[Stored data entries]
+-------+

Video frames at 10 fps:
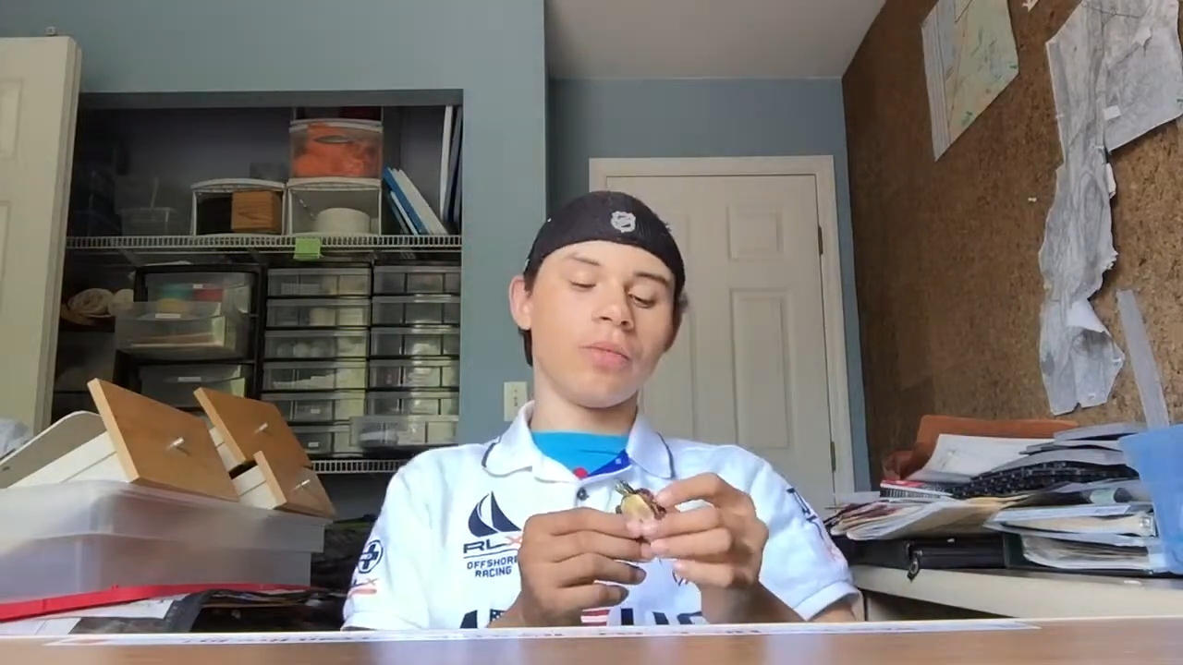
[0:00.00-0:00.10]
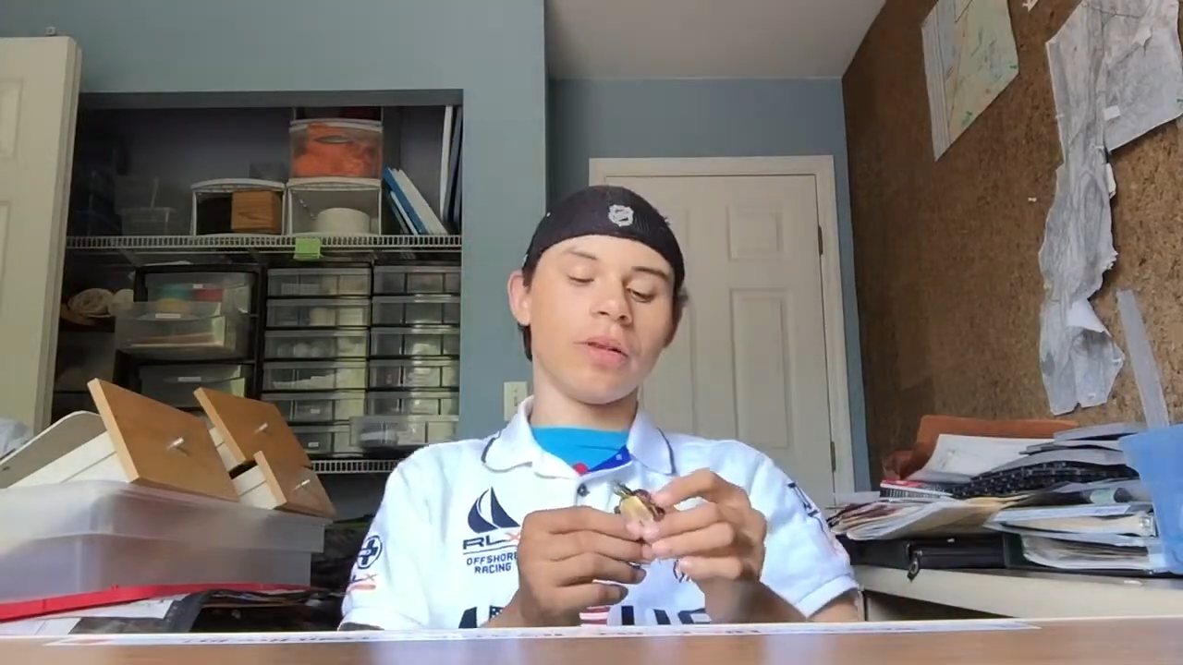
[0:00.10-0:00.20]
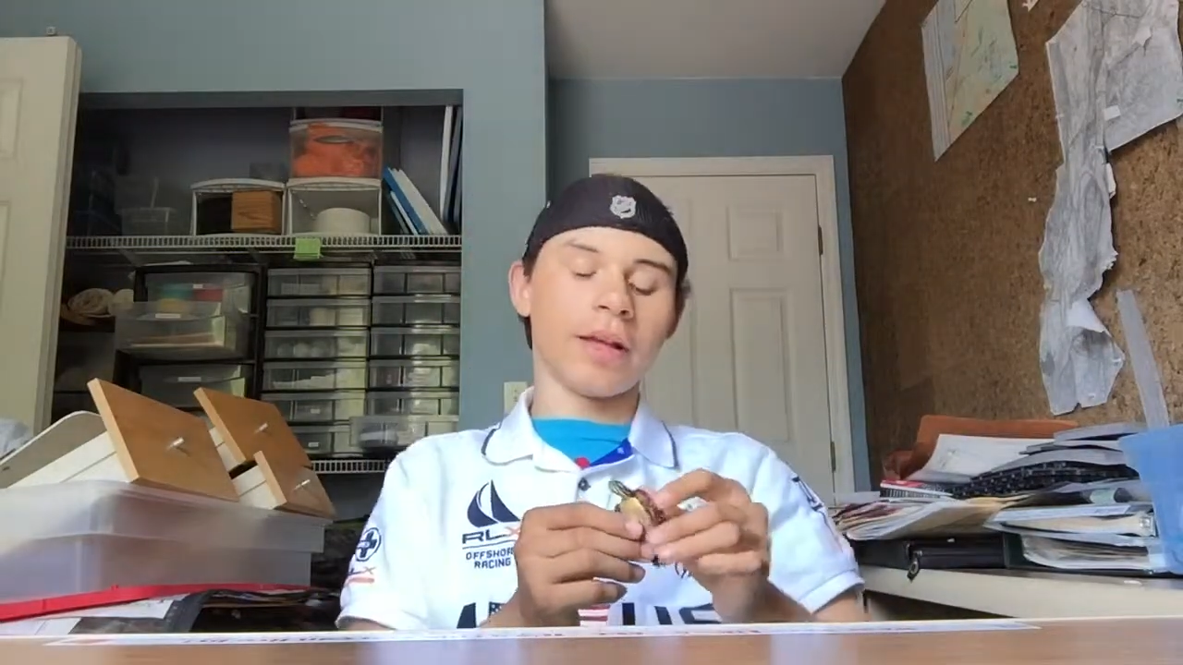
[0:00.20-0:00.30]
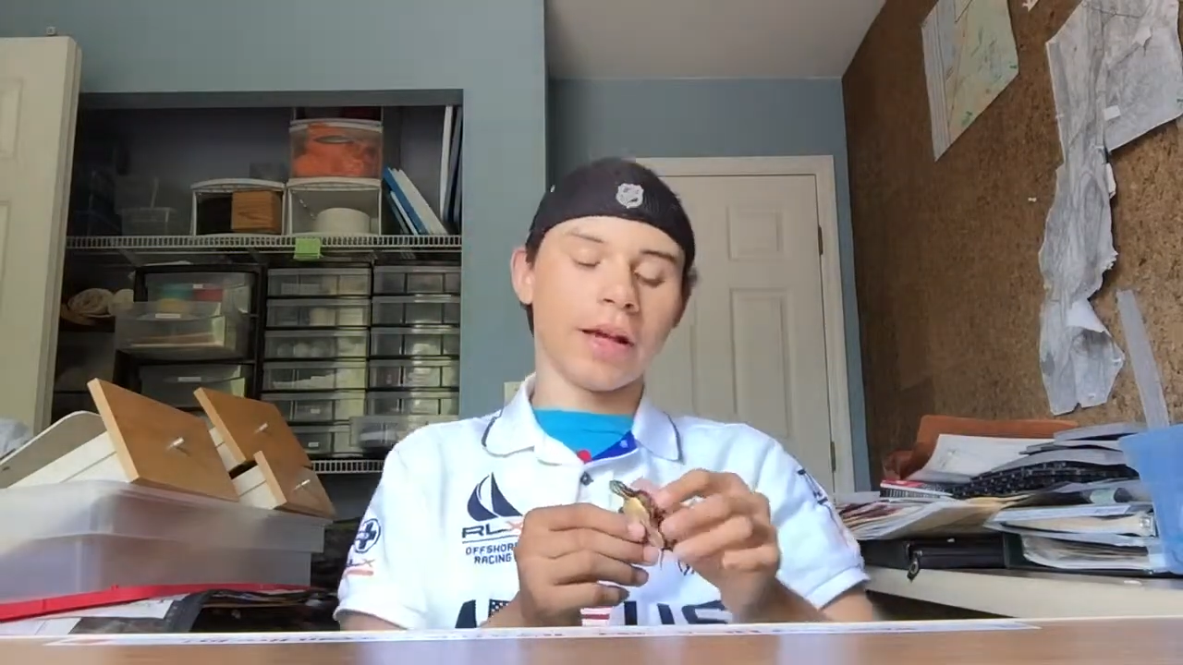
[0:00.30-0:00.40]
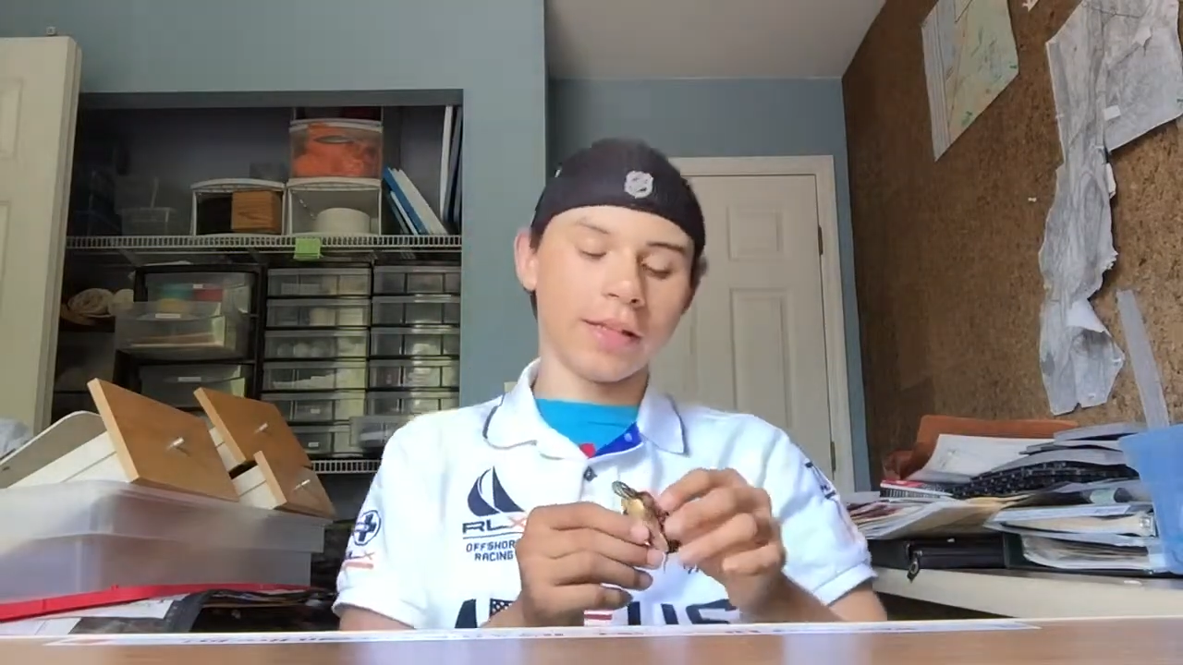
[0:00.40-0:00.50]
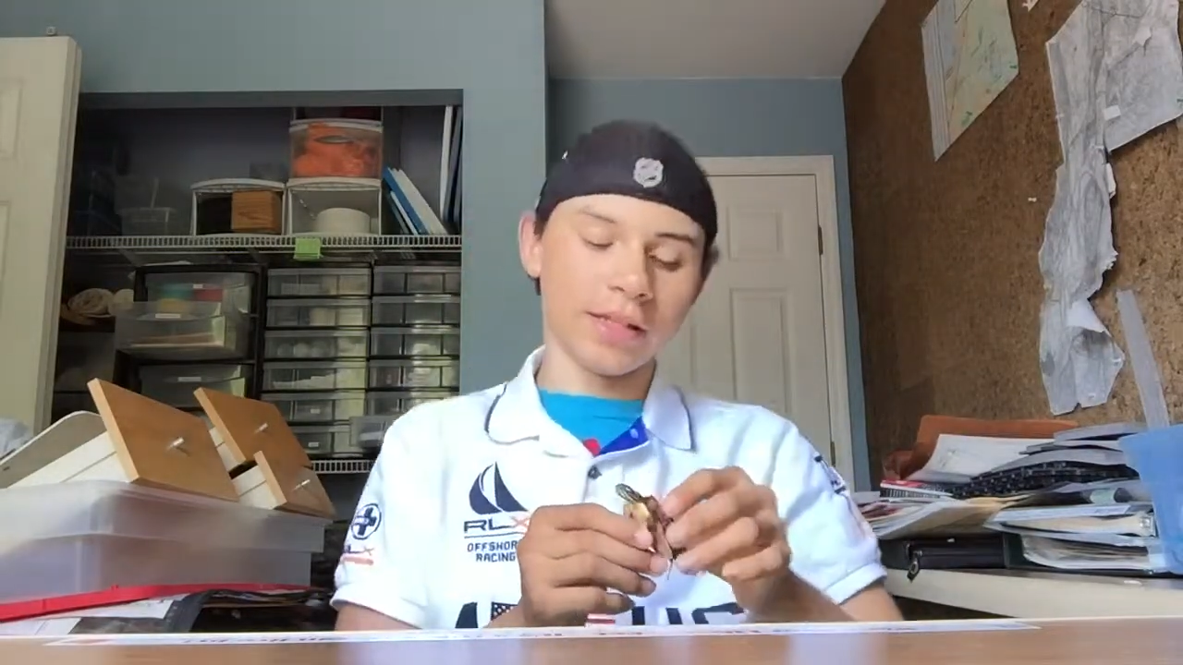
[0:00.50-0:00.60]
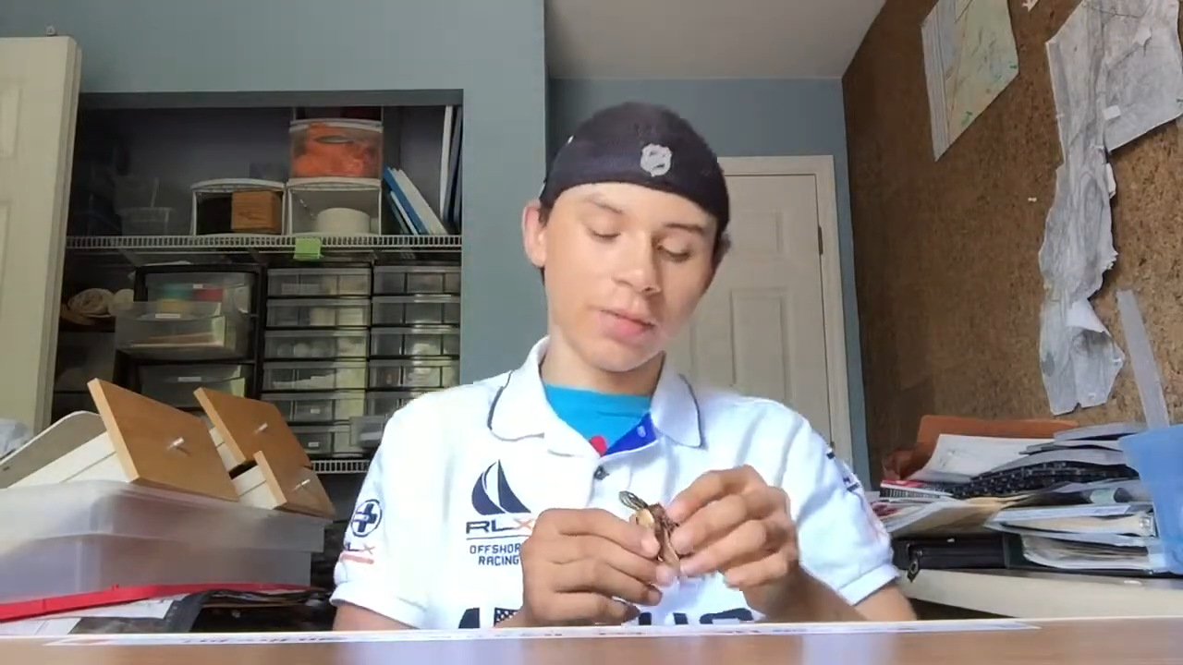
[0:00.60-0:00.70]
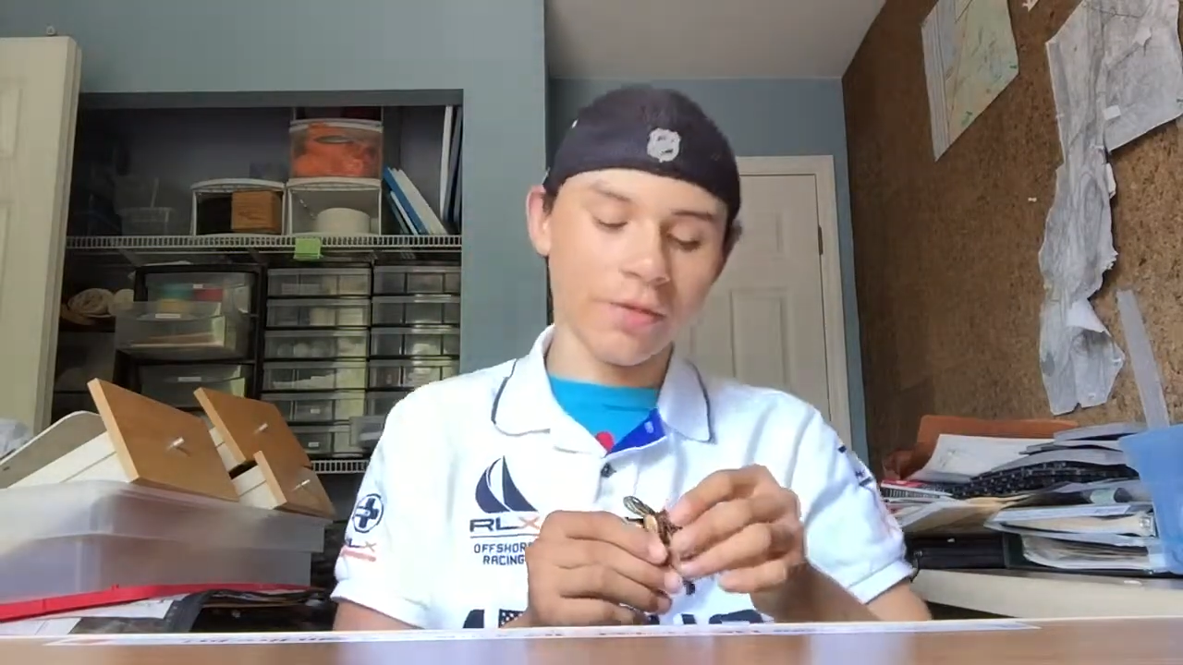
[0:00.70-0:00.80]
but like I had said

+-------+

Exercise aim — Your copy should hold exactly the lines from the line bearing "[0:00.10-0:00.20]" through the end of the data, both included, and no pictures or anything further.

Exercise output —
[0:00.10-0:00.20]
[0:00.20-0:00.30]
[0:00.30-0:00.40]
[0:00.40-0:00.50]
[0:00.50-0:00.60]
[0:00.60-0:00.70]
[0:00.70-0:00.80]
but like I had said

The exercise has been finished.